Exactly as written and without the pictures, output the entries below.

[Collected data entries]
□ □ □ □ □ □ □
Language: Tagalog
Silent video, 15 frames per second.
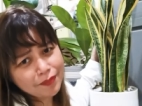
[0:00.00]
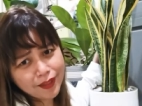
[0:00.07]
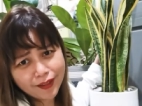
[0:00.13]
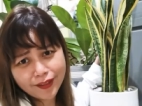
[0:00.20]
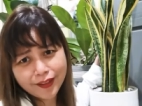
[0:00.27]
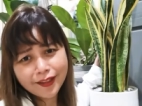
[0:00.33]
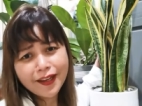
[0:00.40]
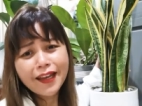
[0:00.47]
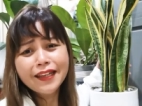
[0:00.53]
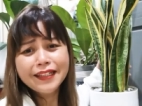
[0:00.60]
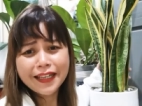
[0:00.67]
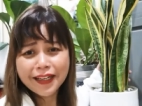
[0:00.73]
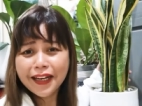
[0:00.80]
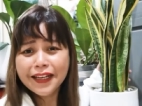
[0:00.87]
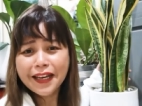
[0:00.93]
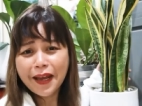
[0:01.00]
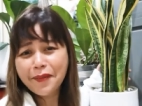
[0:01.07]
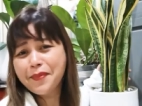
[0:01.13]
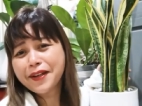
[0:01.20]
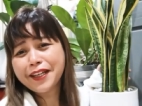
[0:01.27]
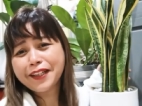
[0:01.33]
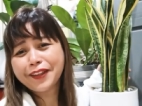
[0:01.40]
ng, ng
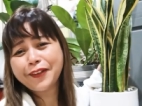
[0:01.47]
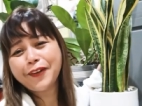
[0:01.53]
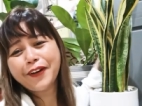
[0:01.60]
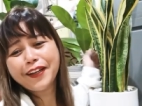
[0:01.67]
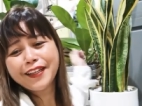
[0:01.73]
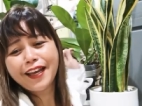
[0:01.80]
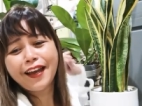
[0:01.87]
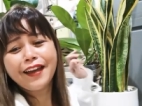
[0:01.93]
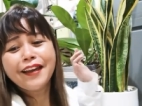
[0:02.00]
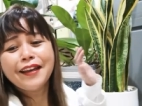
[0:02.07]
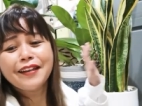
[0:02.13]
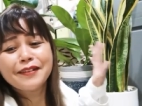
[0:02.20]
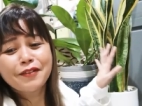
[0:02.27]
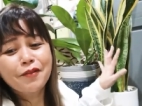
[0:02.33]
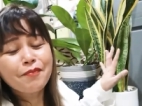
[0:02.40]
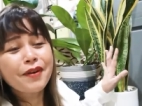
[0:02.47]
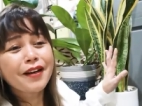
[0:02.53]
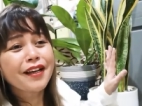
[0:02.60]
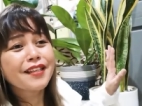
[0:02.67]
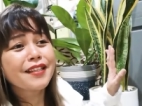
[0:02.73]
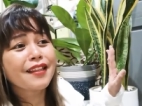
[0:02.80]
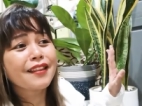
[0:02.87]
halaman na to. Kaya,
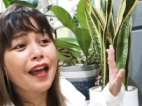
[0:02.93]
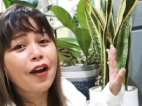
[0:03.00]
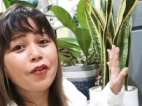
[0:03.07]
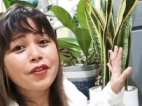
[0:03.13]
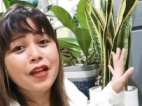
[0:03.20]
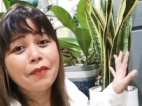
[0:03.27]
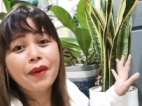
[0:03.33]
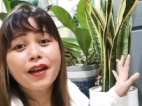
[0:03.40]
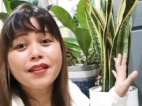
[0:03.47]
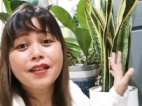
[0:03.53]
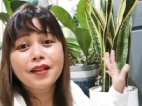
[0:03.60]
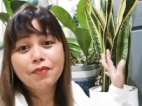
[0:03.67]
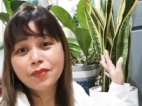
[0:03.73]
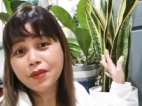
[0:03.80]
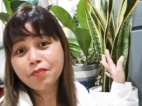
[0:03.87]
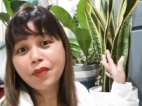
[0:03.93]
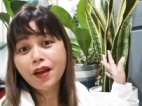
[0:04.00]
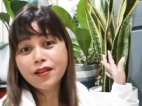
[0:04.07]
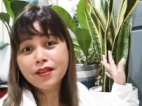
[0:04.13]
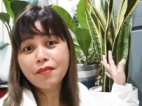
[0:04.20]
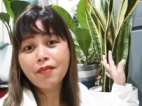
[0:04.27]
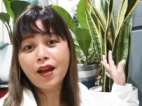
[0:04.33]
kumbaga sa tao, napakasarap niyang
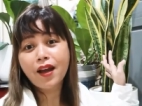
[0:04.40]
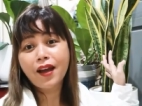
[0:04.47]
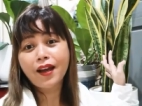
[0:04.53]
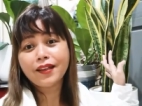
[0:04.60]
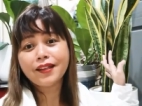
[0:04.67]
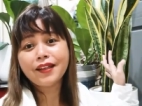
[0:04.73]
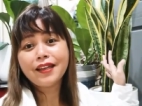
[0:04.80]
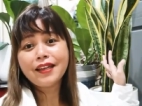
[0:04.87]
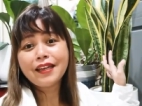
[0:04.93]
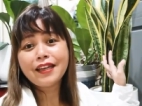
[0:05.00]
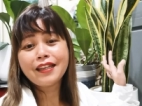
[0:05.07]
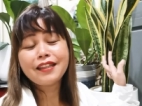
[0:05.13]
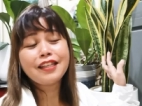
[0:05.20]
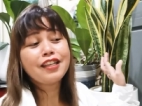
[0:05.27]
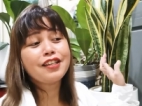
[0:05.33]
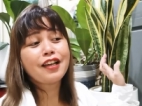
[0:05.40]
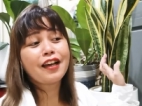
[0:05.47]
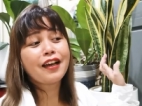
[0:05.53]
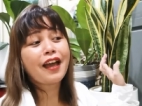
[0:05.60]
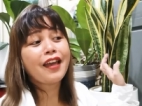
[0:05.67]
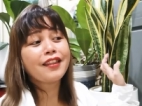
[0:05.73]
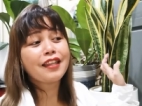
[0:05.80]
pakasamahan. Hindi siya,
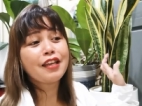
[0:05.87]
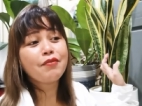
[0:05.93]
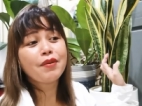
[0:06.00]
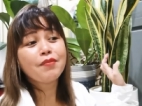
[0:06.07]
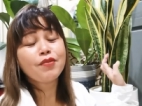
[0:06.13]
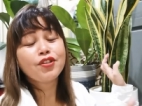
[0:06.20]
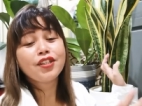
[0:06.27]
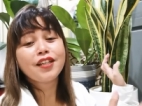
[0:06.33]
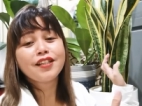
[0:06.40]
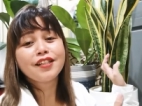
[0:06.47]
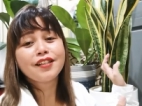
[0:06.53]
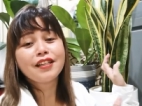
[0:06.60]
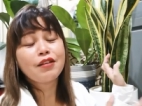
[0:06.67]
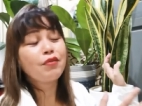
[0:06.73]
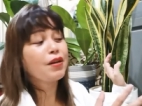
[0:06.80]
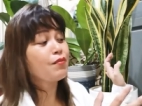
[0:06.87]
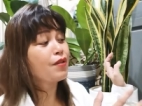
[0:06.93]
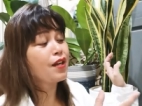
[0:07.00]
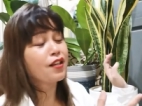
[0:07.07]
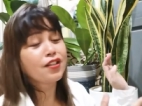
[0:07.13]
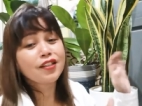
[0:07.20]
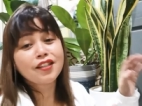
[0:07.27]
kahit iwan mo dyan, iwan mo
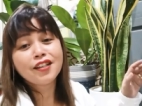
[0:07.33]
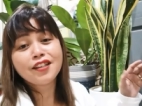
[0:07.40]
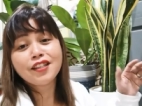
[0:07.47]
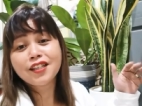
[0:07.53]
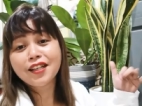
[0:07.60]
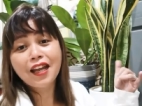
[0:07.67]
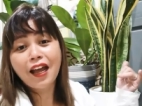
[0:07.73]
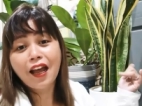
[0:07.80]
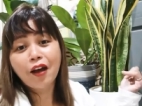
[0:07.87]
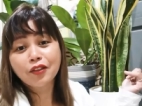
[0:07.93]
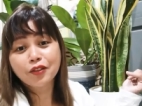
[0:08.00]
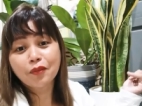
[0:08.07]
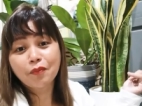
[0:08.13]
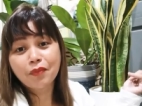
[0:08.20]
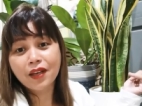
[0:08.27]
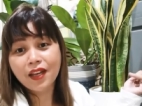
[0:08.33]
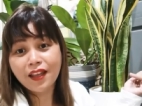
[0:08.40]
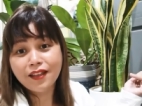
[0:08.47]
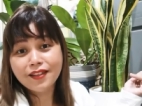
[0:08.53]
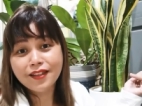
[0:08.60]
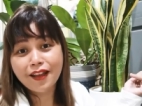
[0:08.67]
lang siya dyan, hindi siya na out of place.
□ □ □ □ □ □ □
## Output below
Language: Tagalog
Silent video, 15 frames per second.
[0:00.00]
[0:00.07]
[0:00.13]
[0:00.20]
[0:00.27]
[0:00.33]
[0:00.40]
[0:00.47]
[0:00.53]
[0:00.60]
[0:00.67]
[0:00.73]
[0:00.80]
[0:00.87]
[0:00.93]
[0:01.00]
[0:01.07]
[0:01.13]
[0:01.20]
[0:01.27]
[0:01.33]
[0:01.40]
ng, ng
[0:01.47]
[0:01.53]
[0:01.60]
[0:01.67]
[0:01.73]
[0:01.80]
[0:01.87]
[0:01.93]
[0:02.00]
[0:02.07]
[0:02.13]
[0:02.20]
[0:02.27]
[0:02.33]
[0:02.40]
[0:02.47]
[0:02.53]
[0:02.60]
[0:02.67]
[0:02.73]
[0:02.80]
[0:02.87]
halaman na to. Kaya,
[0:02.93]
[0:03.00]
[0:03.07]
[0:03.13]
[0:03.20]
[0:03.27]
[0:03.33]
[0:03.40]
[0:03.47]
[0:03.53]
[0:03.60]
[0:03.67]
[0:03.73]
[0:03.80]
[0:03.87]
[0:03.93]
[0:04.00]
[0:04.07]
[0:04.13]
[0:04.20]
[0:04.27]
[0:04.33]
kumbaga sa tao, napakasarap niyang
[0:04.40]
[0:04.47]
[0:04.53]
[0:04.60]
[0:04.67]
[0:04.73]
[0:04.80]
[0:04.87]
[0:04.93]
[0:05.00]
[0:05.07]
[0:05.13]
[0:05.20]
[0:05.27]
[0:05.33]
[0:05.40]
[0:05.47]
[0:05.53]
[0:05.60]
[0:05.67]
[0:05.73]
[0:05.80]
pakasamahan. Hindi siya,
[0:05.87]
[0:05.93]
[0:06.00]
[0:06.07]
[0:06.13]
[0:06.20]
[0:06.27]
[0:06.33]
[0:06.40]
[0:06.47]
[0:06.53]
[0:06.60]
[0:06.67]
[0:06.73]
[0:06.80]
[0:06.87]
[0:06.93]
[0:07.00]
[0:07.07]
[0:07.13]
[0:07.20]
[0:07.27]
kahit iwan mo dyan, iwan mo
[0:07.33]
[0:07.40]
[0:07.47]
[0:07.53]
[0:07.60]
[0:07.67]
[0:07.73]
[0:07.80]
[0:07.87]
[0:07.93]
[0:08.00]
[0:08.07]
[0:08.13]
[0:08.20]
[0:08.27]
[0:08.33]
[0:08.40]
[0:08.47]
[0:08.53]
[0:08.60]
[0:08.67]
lang siya dyan, hindi siya na out of place.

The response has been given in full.